Given a continuous random variable $X$ with finite expectation, I would like to show the following statement: $$\mathbb{E}(|X|) = \frac{1}{\pi} \int_{\mathbb{R}} \frac{1-Re(\varphi (t))}{t^2} dt, \tag{1} $$ where $\varphi (t) := \int_{\mathbb{R}} e^{itx}p(X=x)dx$ is the characteristic function of $X$.

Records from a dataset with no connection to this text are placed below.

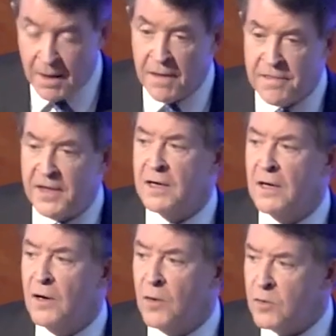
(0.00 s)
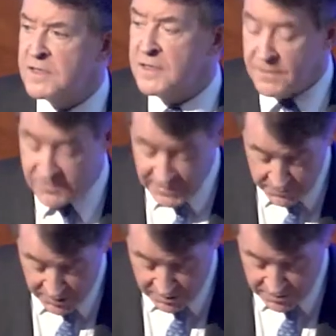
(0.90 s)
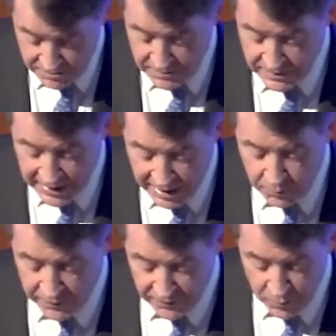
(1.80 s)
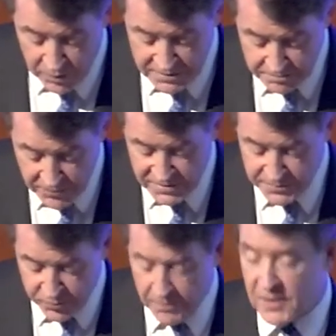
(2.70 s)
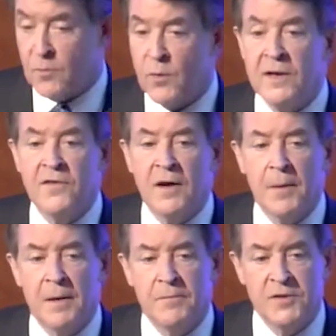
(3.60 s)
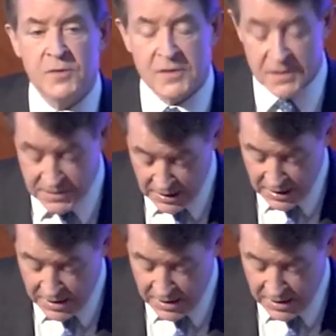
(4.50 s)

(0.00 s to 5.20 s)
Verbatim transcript: Think Ørsted of Denmark, now one of the world's most prominent wind turbine producers,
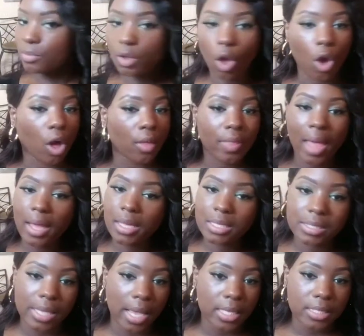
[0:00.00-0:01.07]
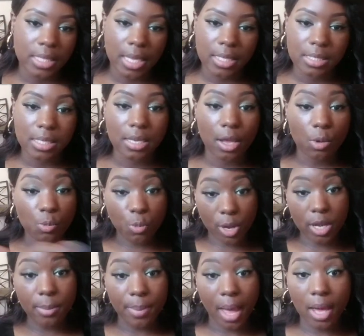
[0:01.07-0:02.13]
All that contains to insulin.
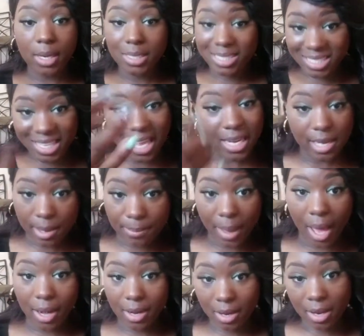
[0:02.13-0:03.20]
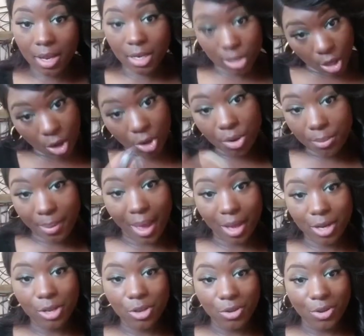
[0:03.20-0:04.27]
Read about it, study about it, learn about
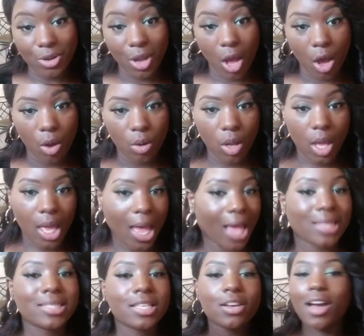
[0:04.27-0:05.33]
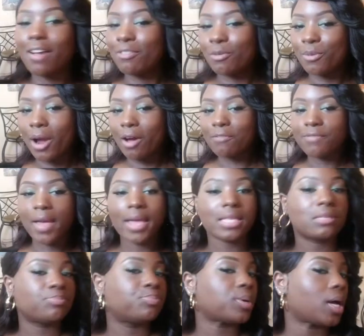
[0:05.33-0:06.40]
it, you'll know. I still have a round
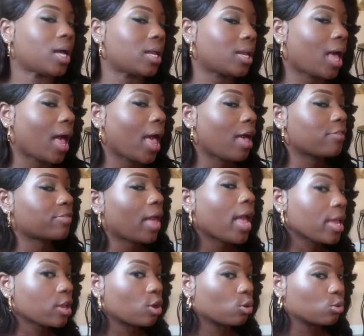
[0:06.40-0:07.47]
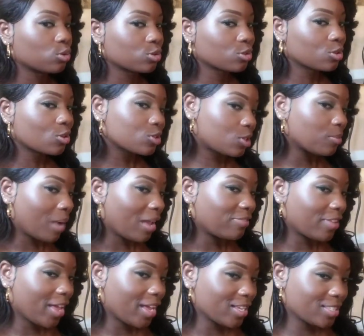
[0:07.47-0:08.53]
face, but I have angles to my
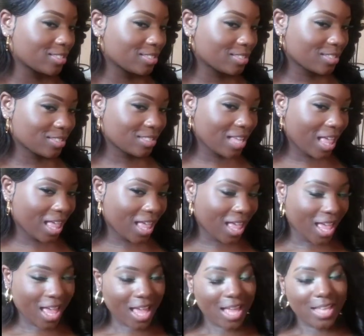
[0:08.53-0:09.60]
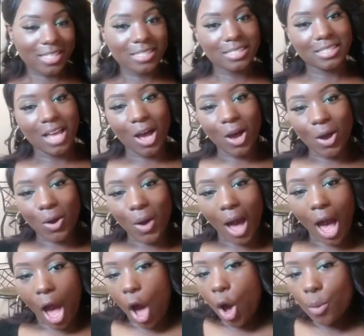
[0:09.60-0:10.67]
face. So,
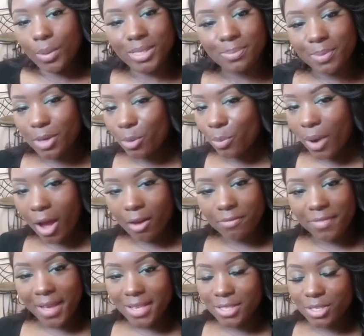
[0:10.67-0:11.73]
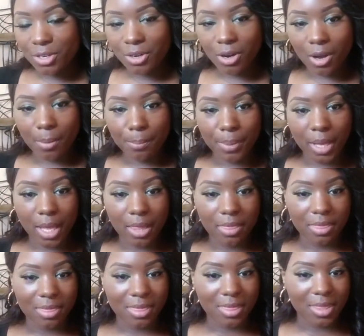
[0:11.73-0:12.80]
I've always been a round face girl, but
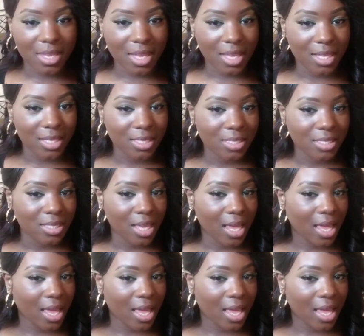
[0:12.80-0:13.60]
this,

What I have attempted so far is to first express $p(|X|=x)$ by $$p(|X|=x) = \frac{d}{dx}[F_{|X|}(x) - F_{|X|}(-x)] = \frac{d}{dx}\int_{\mathbb{R}} \frac{e^{itx} - e^{-itx}}{2\pi it}\varphi(t)dt = \frac{d}{dx}\int_{\mathbb{R}} \frac{\sin(tx)}{\pi t}\varphi(t)dt,$$ where the second equality follows from the inversion theorem.

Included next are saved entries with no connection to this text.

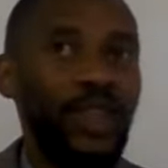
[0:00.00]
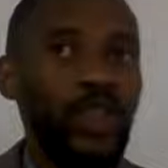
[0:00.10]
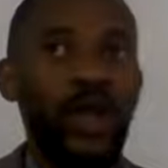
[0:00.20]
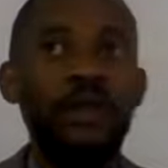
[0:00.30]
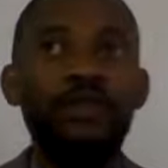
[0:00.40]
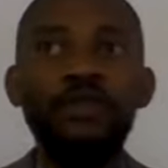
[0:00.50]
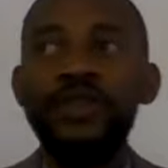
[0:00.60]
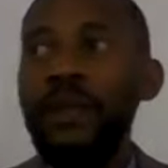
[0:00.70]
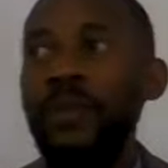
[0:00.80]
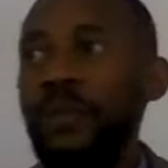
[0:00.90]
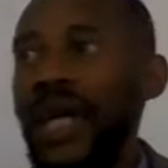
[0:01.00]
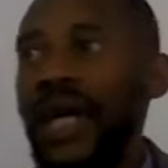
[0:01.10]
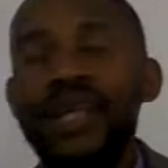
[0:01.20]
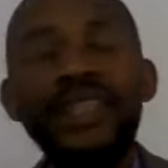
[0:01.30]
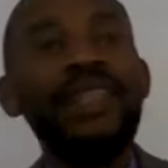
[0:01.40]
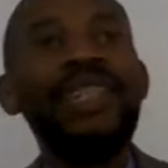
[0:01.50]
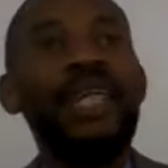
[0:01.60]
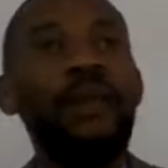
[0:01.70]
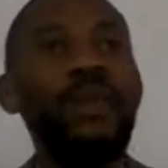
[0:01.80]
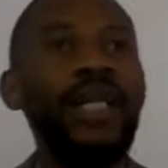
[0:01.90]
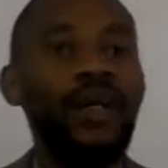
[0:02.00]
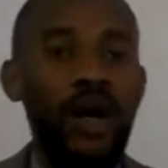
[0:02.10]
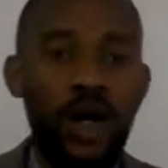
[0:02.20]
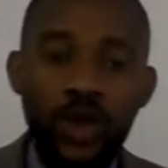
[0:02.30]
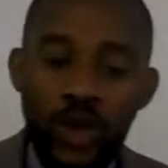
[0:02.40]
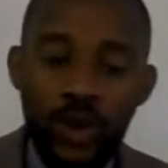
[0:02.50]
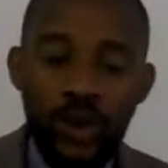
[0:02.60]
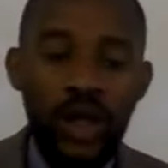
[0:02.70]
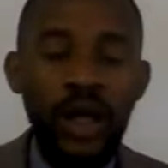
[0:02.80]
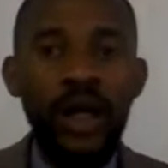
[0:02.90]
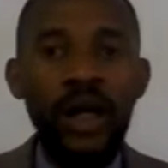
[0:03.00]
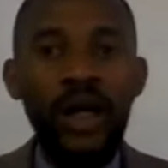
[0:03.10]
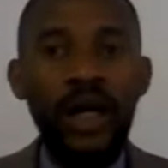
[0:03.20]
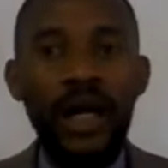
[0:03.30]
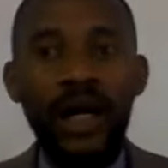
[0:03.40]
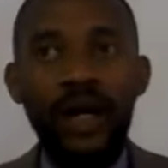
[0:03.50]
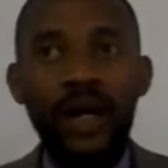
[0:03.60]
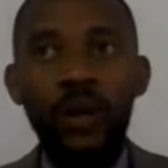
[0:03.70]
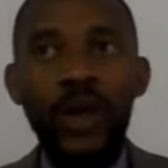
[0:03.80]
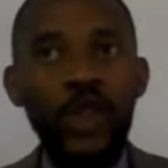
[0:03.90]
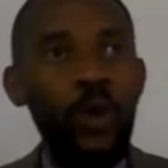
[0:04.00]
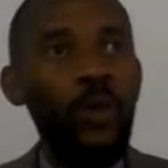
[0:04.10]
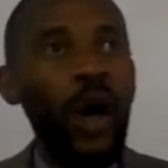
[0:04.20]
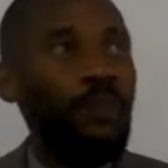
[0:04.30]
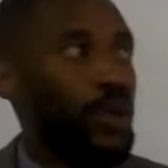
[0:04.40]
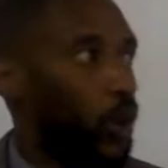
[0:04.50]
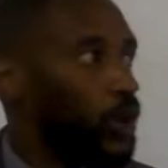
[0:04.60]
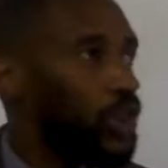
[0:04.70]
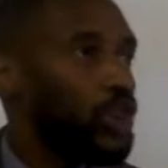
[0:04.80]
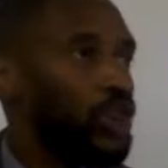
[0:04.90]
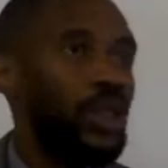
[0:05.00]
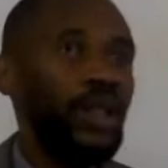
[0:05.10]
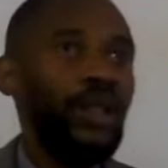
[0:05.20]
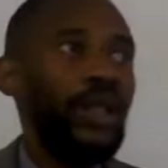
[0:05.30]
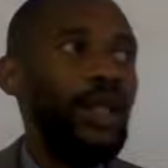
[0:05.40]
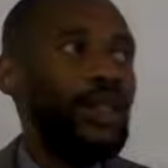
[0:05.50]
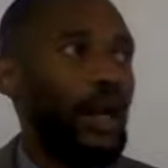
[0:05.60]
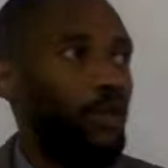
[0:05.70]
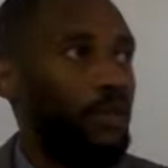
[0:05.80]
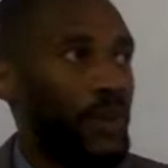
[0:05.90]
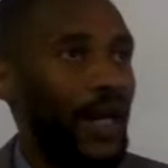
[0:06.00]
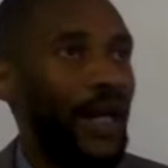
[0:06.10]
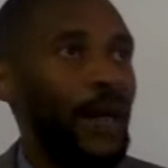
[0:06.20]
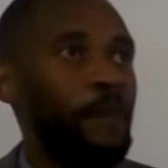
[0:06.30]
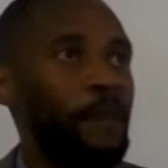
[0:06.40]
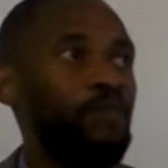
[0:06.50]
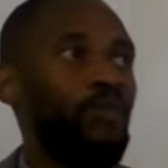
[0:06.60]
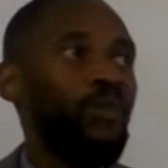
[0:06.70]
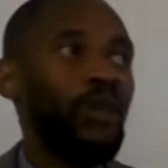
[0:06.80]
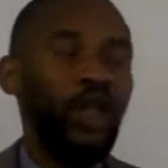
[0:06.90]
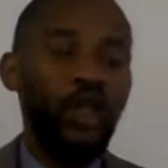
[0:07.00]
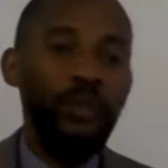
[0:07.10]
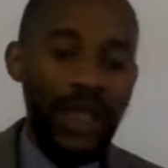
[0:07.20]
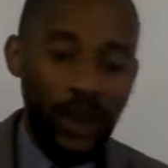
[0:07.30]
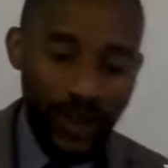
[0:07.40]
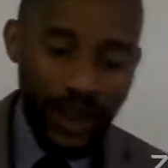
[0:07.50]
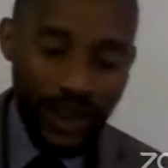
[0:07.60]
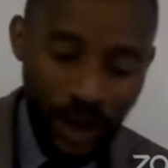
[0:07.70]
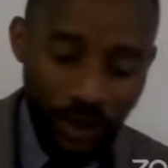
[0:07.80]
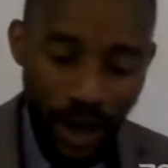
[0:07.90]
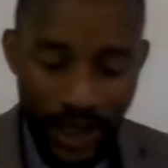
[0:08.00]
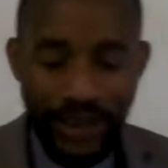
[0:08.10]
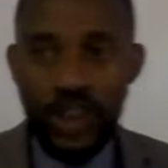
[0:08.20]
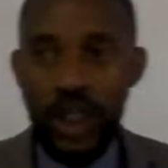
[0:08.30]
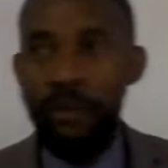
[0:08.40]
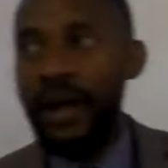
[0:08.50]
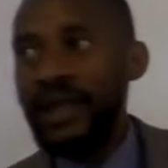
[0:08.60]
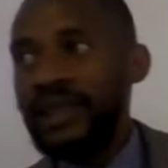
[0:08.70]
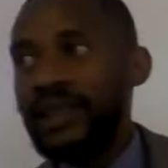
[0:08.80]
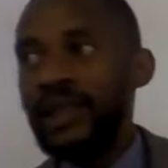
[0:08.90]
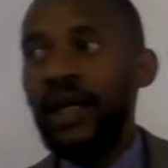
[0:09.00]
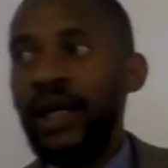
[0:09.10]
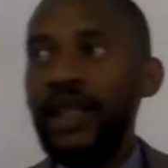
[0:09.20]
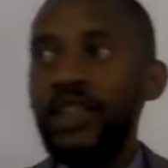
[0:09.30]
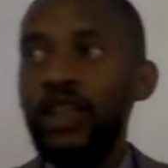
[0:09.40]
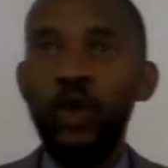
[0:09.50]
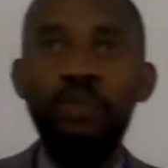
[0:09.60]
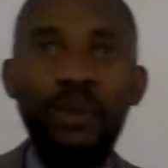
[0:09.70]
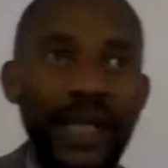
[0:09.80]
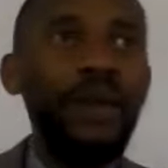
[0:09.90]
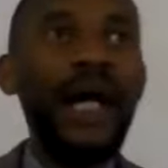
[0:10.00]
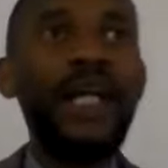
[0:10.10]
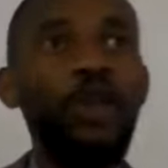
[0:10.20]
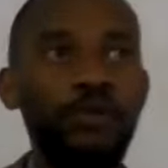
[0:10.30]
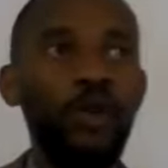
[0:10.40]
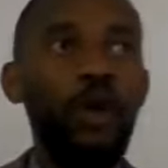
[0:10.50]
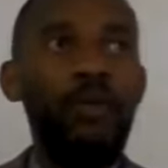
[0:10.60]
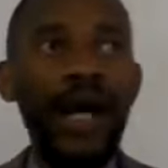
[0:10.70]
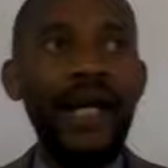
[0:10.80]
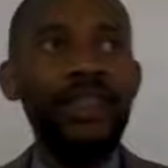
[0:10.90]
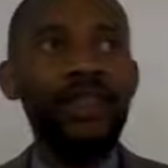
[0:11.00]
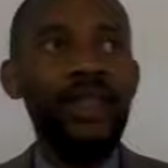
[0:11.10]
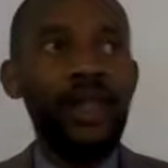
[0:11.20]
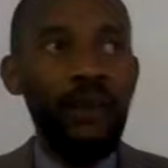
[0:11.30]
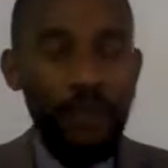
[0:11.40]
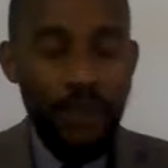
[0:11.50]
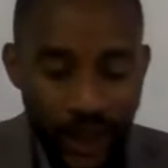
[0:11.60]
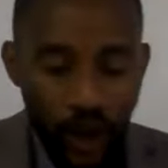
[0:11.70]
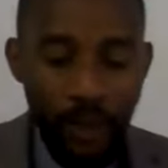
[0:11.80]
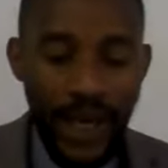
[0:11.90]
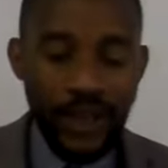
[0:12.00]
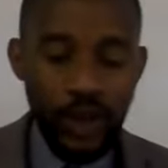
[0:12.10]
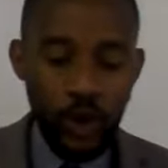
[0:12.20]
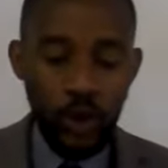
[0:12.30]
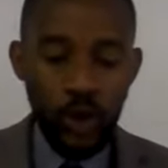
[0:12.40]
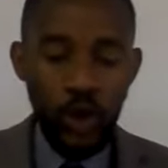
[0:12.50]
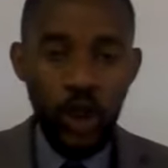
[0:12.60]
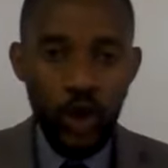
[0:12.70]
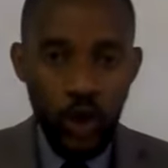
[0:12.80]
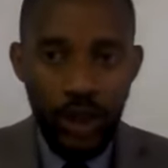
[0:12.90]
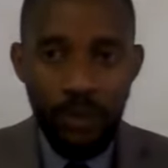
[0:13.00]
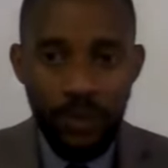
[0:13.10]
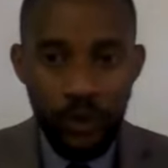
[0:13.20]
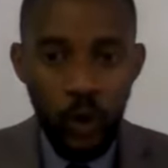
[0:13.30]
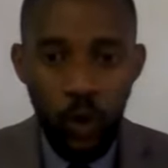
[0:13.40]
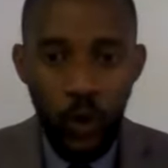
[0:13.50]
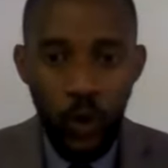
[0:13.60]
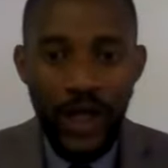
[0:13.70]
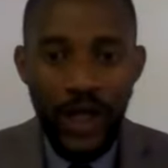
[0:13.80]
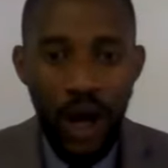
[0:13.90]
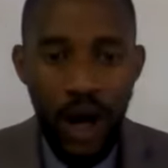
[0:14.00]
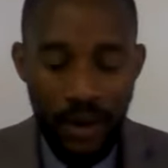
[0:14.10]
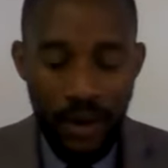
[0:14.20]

so if there may be anything that's happening around you, uh, when you approach the time of prayer, you begin with the Shema, and the Shema is is to bring back your, your mind, bring your mind to to the to where you are.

Then the expectation of $|X|$ can be computed by $$\mathbb{E}(|X|) = \int_{\mathbb{R^+}} x (\frac{d}{dx}\int_{\mathbb{R}} \frac{\sin(tx)}{\pi t}\varphi(t)dt)dx. \tag{2}$$
However, I am stuck here and cannot find a way to turn this expression $(2)$ into $(1)$. My question is, is there a way to obtain $(1)$ by swtiching the order of integration?

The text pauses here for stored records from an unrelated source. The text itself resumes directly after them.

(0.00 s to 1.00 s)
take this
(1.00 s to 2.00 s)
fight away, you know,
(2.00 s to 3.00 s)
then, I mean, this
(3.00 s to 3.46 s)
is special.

Your approach is faulty. Your are not dealing with discrete random variables so $p(|X|=x)$ has no relevance here.
$\int \frac {1-Re \phi (t)} {t^{2}}dt=\int \frac {1-Re Ee^{itX}} {t^{2}}dt=\int \frac {1- E\cos (t|X|)} {t^{2}}dt$ since $\cos $ is an even function. You can interchange the integral and the expectation by Tonelli's Theorem so we get $E(\int \frac {1- \cos (t|X|)} {t^{2}}dt)$. Make the change of variable $y=t|X|$ and use the fact that $\int \frac {1-cos y} {y^{2}}dy=\pi$ to complete the proof.